* **Exercise requirements**: Your answer should hold exactly the lines beginning with the one that contains "[0:01.00-0:02.00]" and ending with the last line of the material, both included. Leave every picture out.

====================

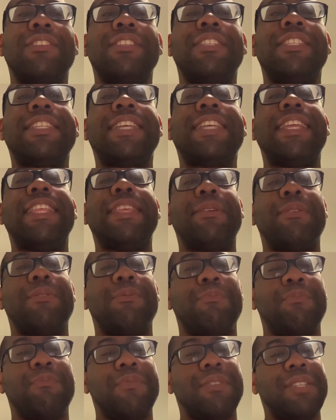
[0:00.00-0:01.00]

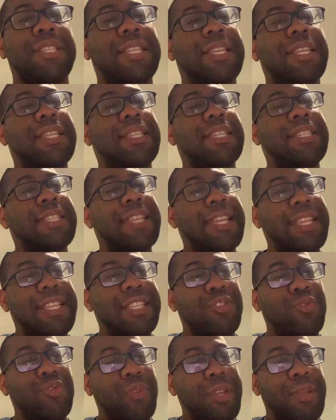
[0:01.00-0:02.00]
skinny
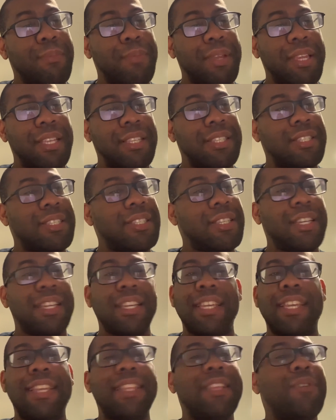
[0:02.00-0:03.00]
string beans.
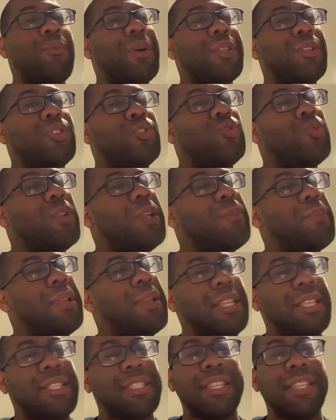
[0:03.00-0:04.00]
He don't want no string
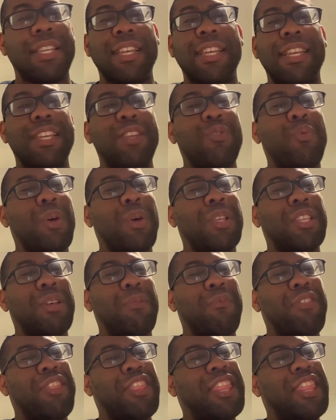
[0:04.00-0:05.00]
beans. He wants
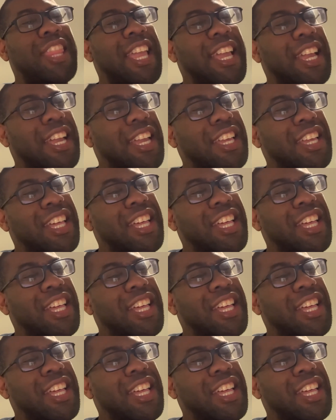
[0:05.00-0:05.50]
them thick,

====================

* **Answer space**:
[0:01.00-0:02.00]
skinny
[0:02.00-0:03.00]
string beans.
[0:03.00-0:04.00]
He don't want no string
[0:04.00-0:05.00]
beans. He wants
[0:05.00-0:05.50]
them thick,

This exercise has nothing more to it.